Where am I going to store the data
I stayed up pretty late last night looking at the various options for where to store the data. There are a lot and each had its pros and cons. First I looked at some the various offerings from the big guys, namely Google’s AppEngine’s datastore and AWS’s DynamoDB. I decided to not go with either of these because it really tied you into using their platform. What if at some stage in the future I wanted to host all this stuff in my own data center. Also, DynamoDB had little (there’s a Java client library that would accomplish this) to no transaction support and while this is itself not a reason to rule out this option it would mean much more coding on my end to ensure the data remained consistent.
Next I looked at some of the current NoSQL options. Again I ruled out these options as they felt a little immature or were not suitable for the task at hand. REDIS is a great option but the RAM costs are prohibitive (but I will use this for caching), MongoDB didn’t have transaction support and again while I could live with it there is just no need to deal with it now. Also there appears to be lots of forum posts about issues at scale.
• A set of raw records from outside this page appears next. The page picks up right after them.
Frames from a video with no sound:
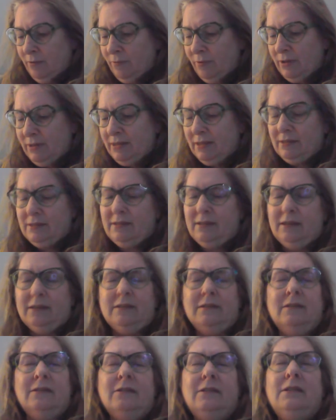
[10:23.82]
with the
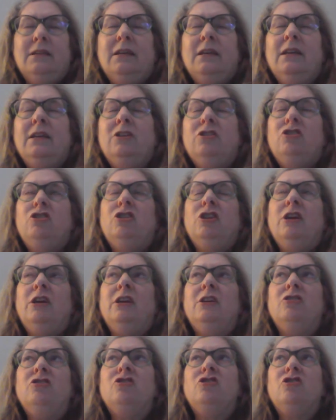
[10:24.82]
seasonal
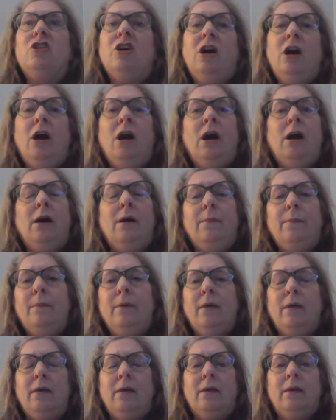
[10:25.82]
change come
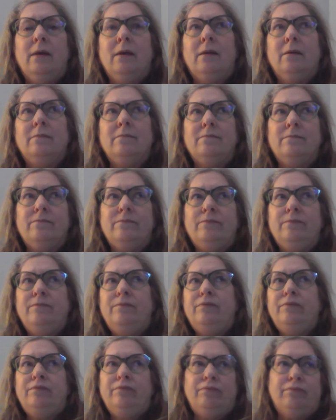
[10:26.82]

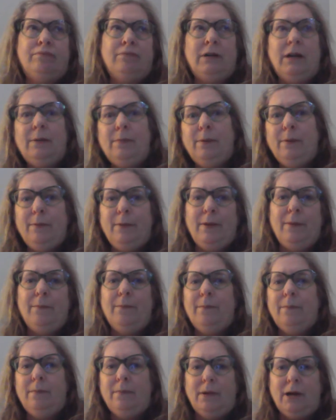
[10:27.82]
probably
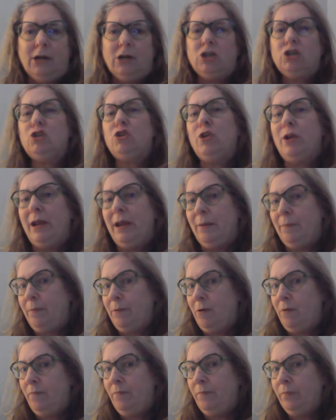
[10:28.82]
March or
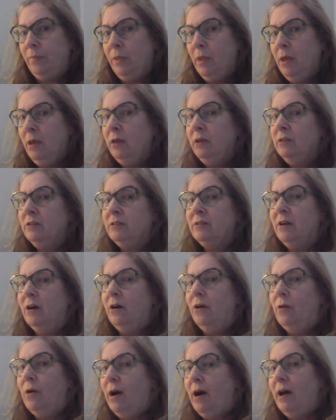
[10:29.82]
April.
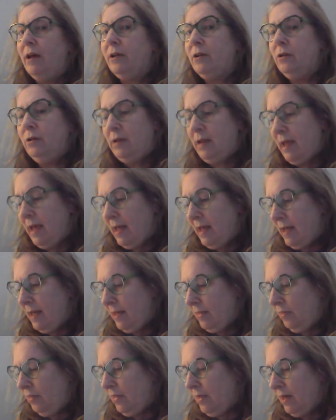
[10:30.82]
So I could
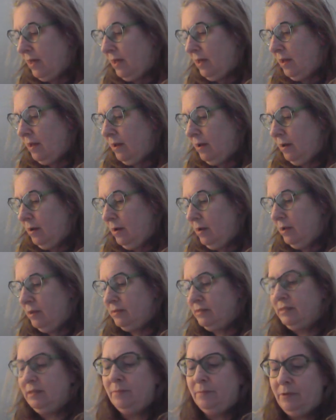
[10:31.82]
add that
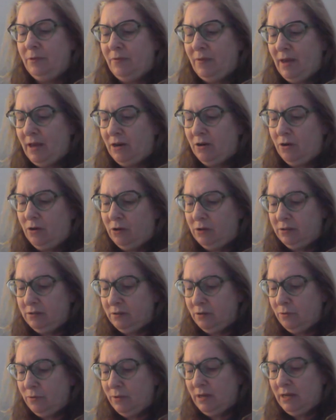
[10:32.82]
uh, some of that
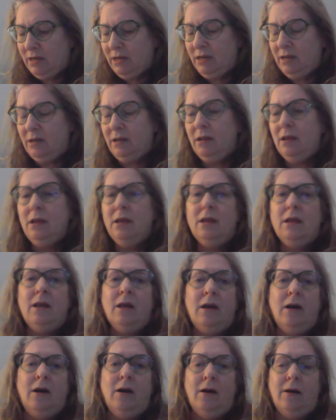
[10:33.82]
also in
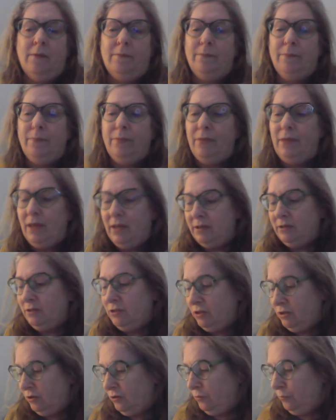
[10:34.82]
um, then
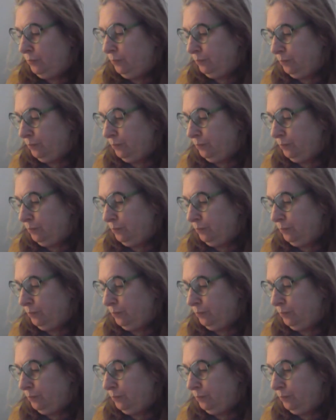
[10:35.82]
too.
At the end of the day I’m going to go with a straight up RDBMS. Facebook and Instagram started this way and they ended up OK. I also need some geo functionality so Postgres is the one I’m going to go with. Initially I will focus on just one database (no sharding) as this will probably be enough unless things are widely successful. While I won’t implement sharding initially I will try to set things up so that when needed sharding will be easier. This means I will not have joins and I will use an algorithm to ensure the identifiers can identify their shard and also have the property of being sortable by time. My next post will be on the algorithm I use to generate these IDs.